* WHAT YOU NEED TO DO:
Would you transcribe exactly the lines from the one containing "[0:01.80-0:02.10]" to the last line of the data below, both ends included, but none of the pictures?

* Data records:
****************************************

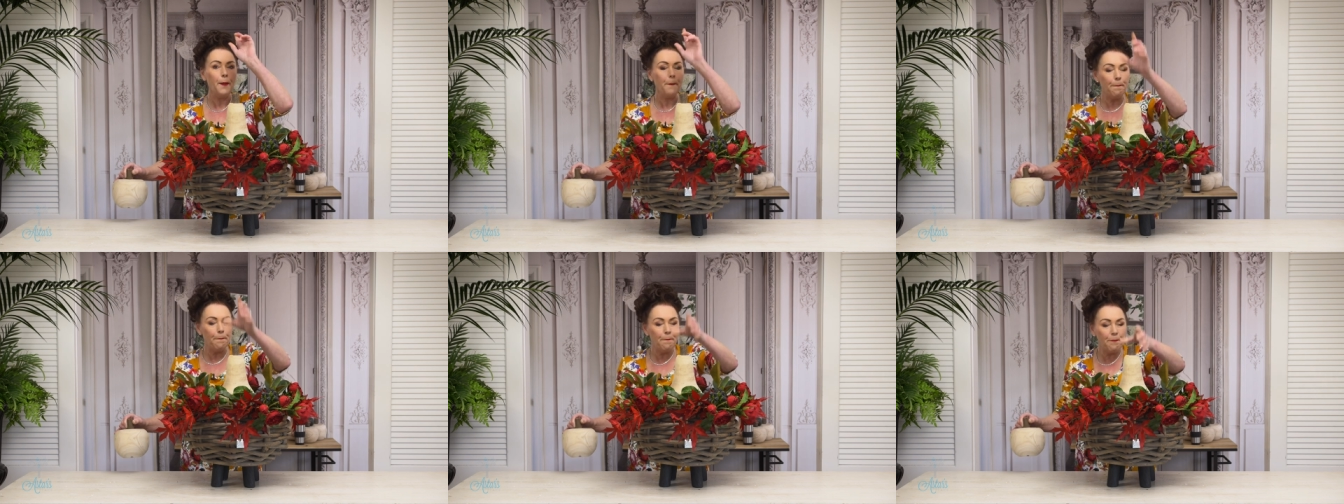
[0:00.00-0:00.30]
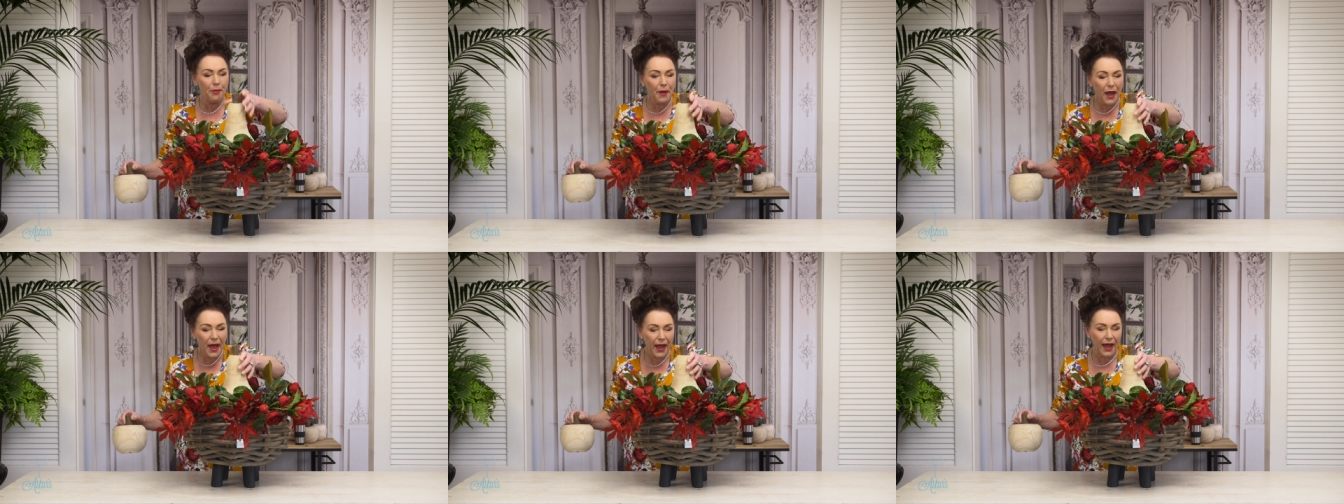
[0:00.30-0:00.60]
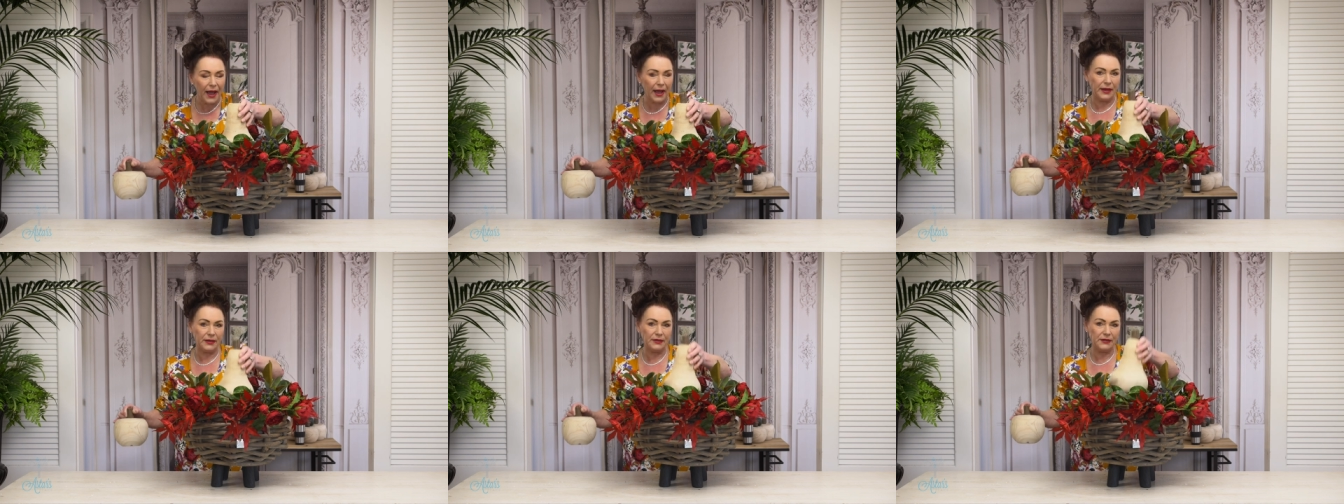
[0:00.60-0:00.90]

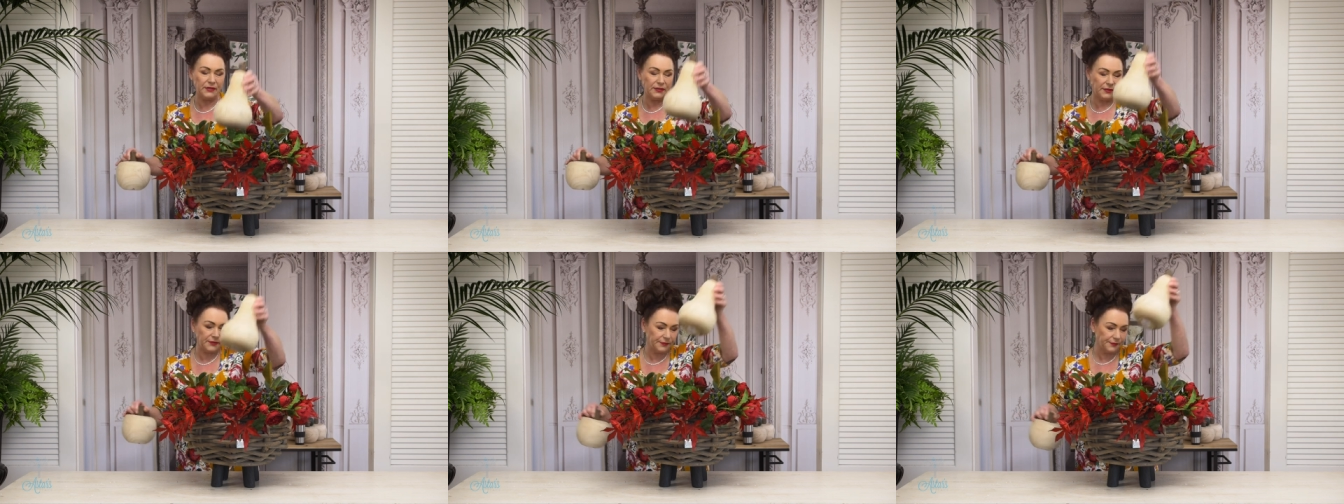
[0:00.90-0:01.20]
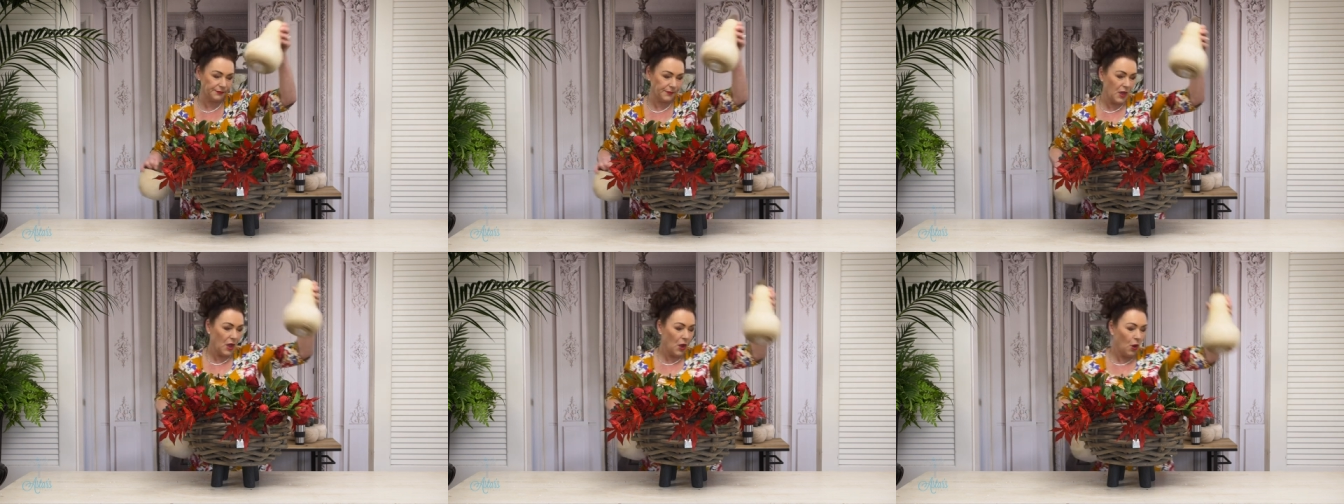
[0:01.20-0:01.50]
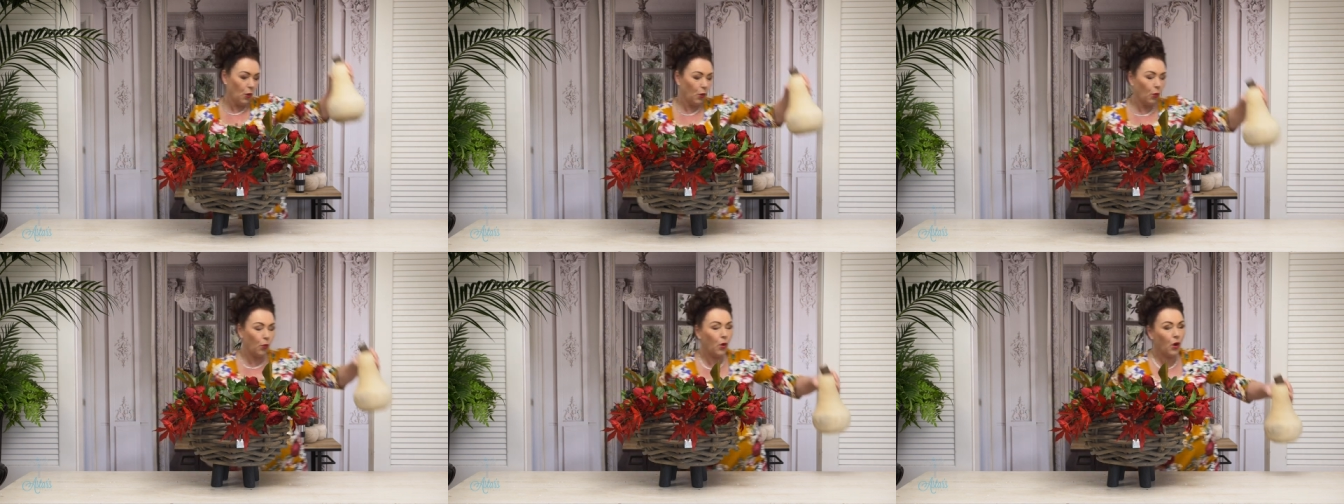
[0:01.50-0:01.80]
But
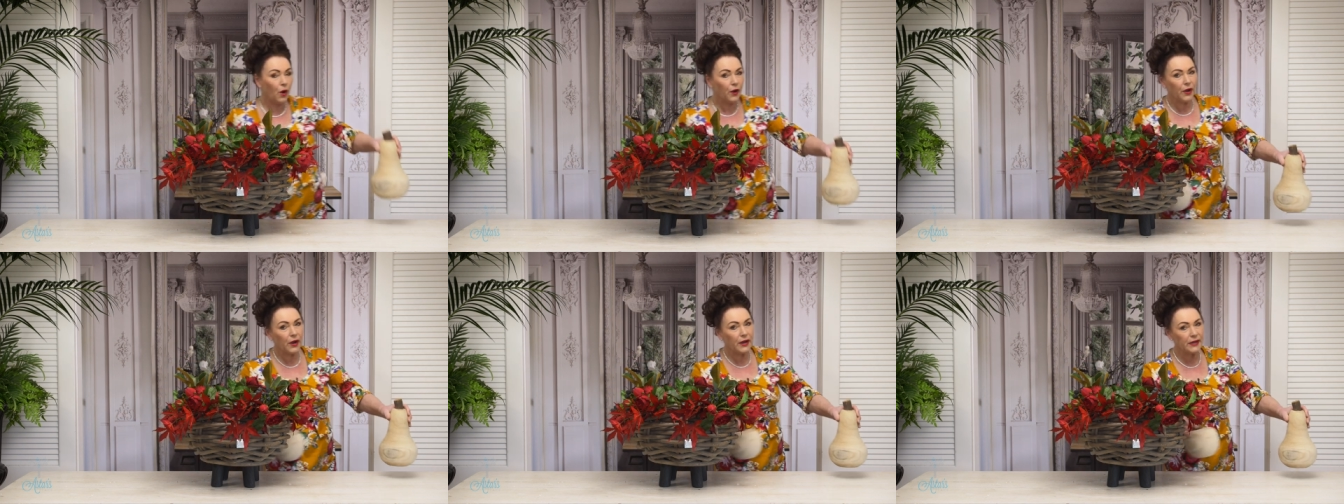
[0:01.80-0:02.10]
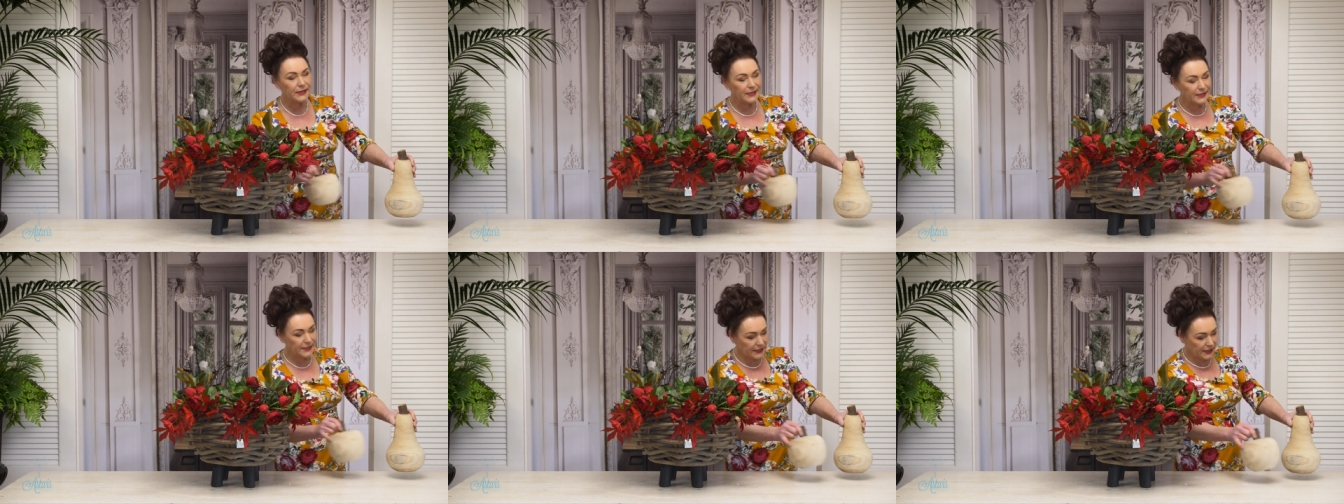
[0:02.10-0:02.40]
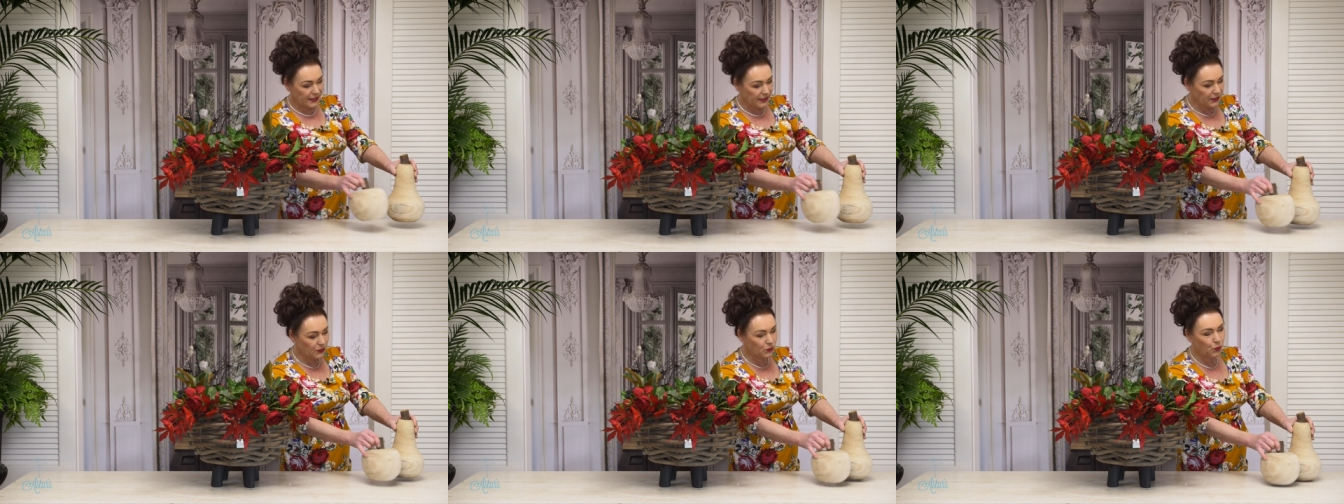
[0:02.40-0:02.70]
what I
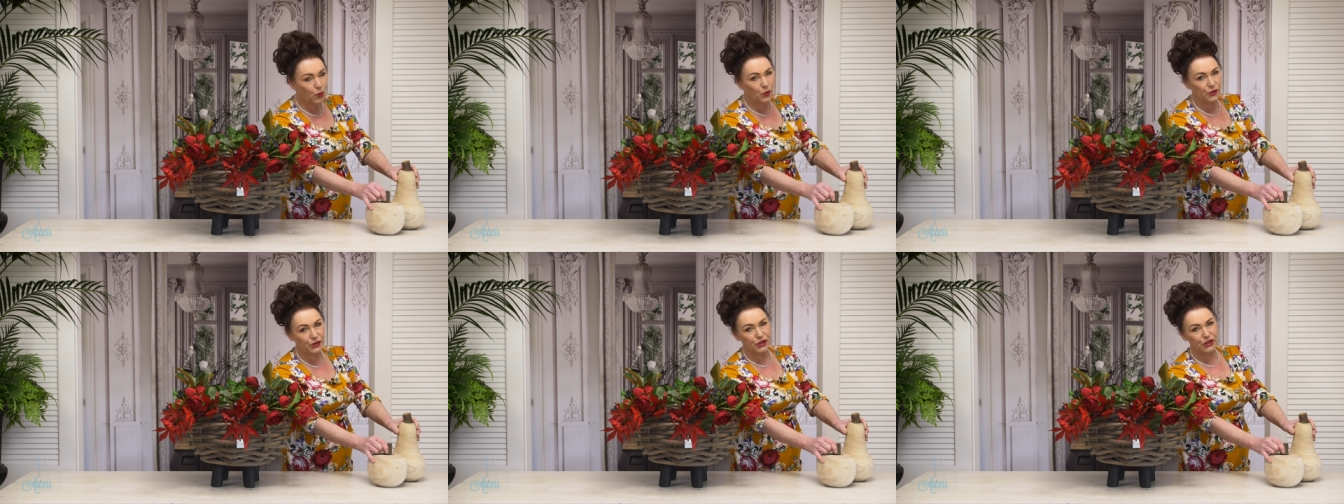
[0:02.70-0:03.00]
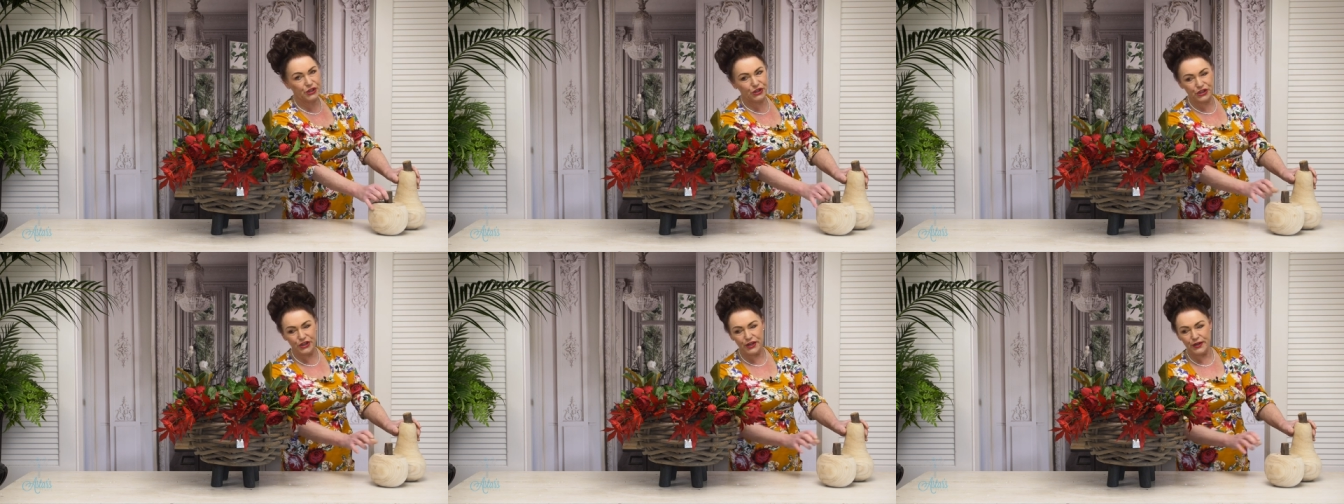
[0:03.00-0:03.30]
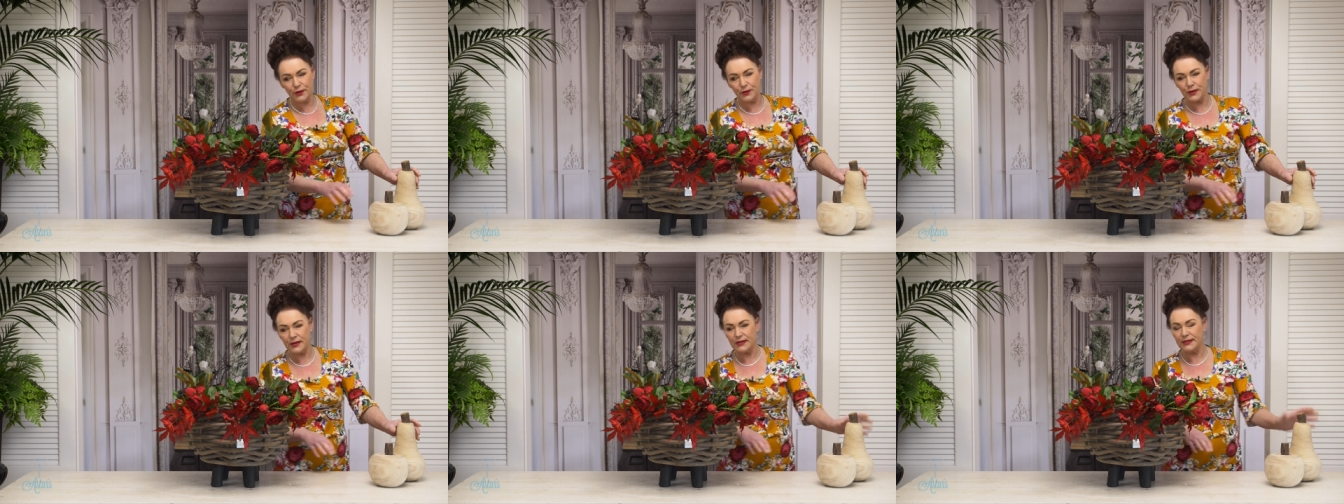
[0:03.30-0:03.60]
did want to
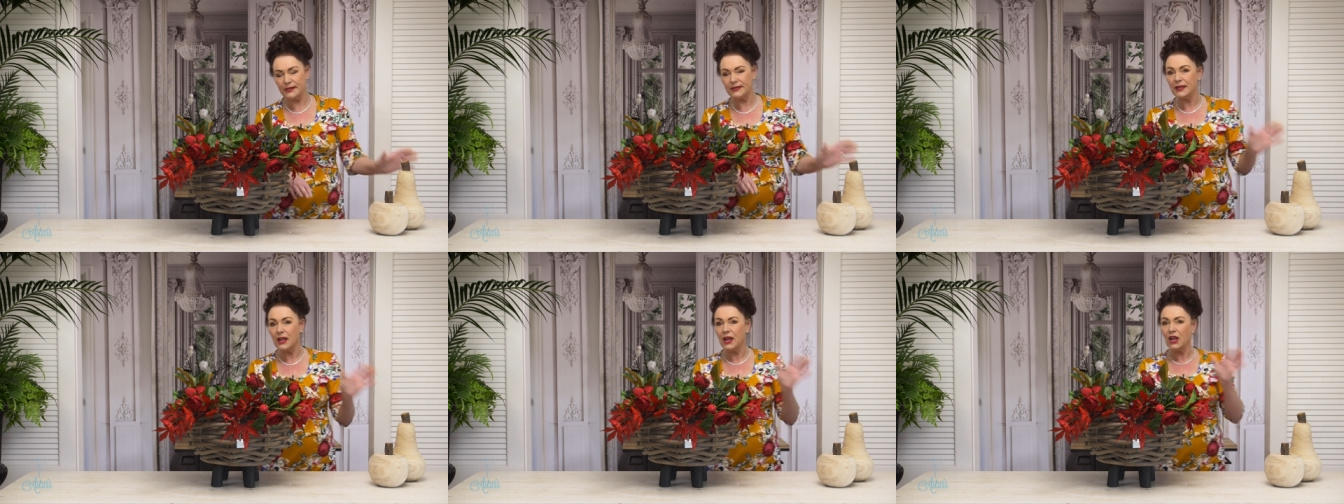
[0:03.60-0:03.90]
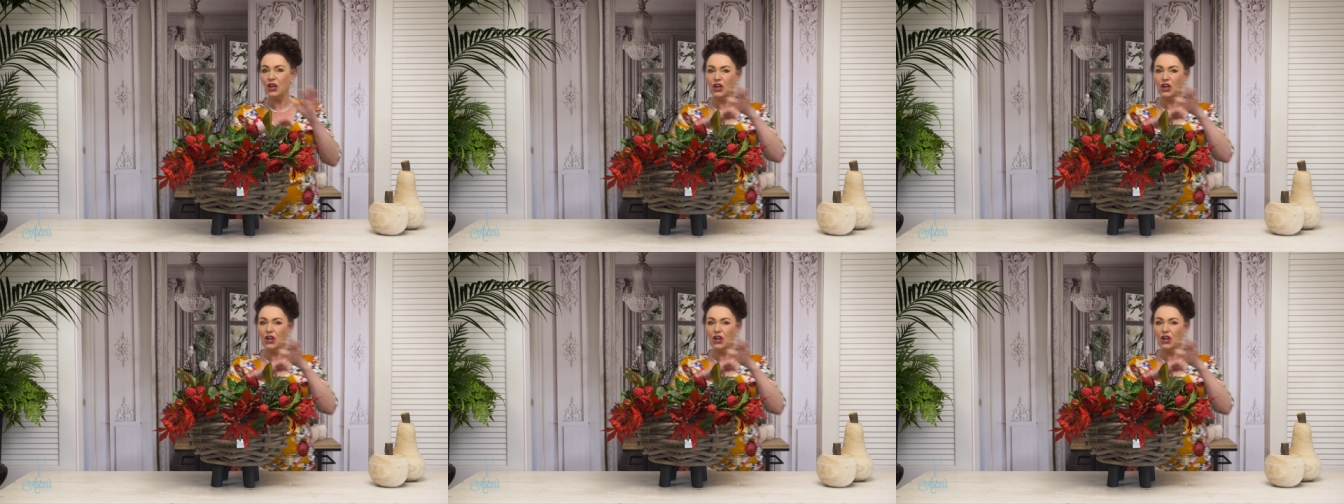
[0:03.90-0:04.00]
share is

****************************************

* ANSWER:
[0:01.80-0:02.10]
[0:02.10-0:02.40]
[0:02.40-0:02.70]
what I
[0:02.70-0:03.00]
[0:03.00-0:03.30]
[0:03.30-0:03.60]
did want to
[0:03.60-0:03.90]
[0:03.90-0:04.00]
share is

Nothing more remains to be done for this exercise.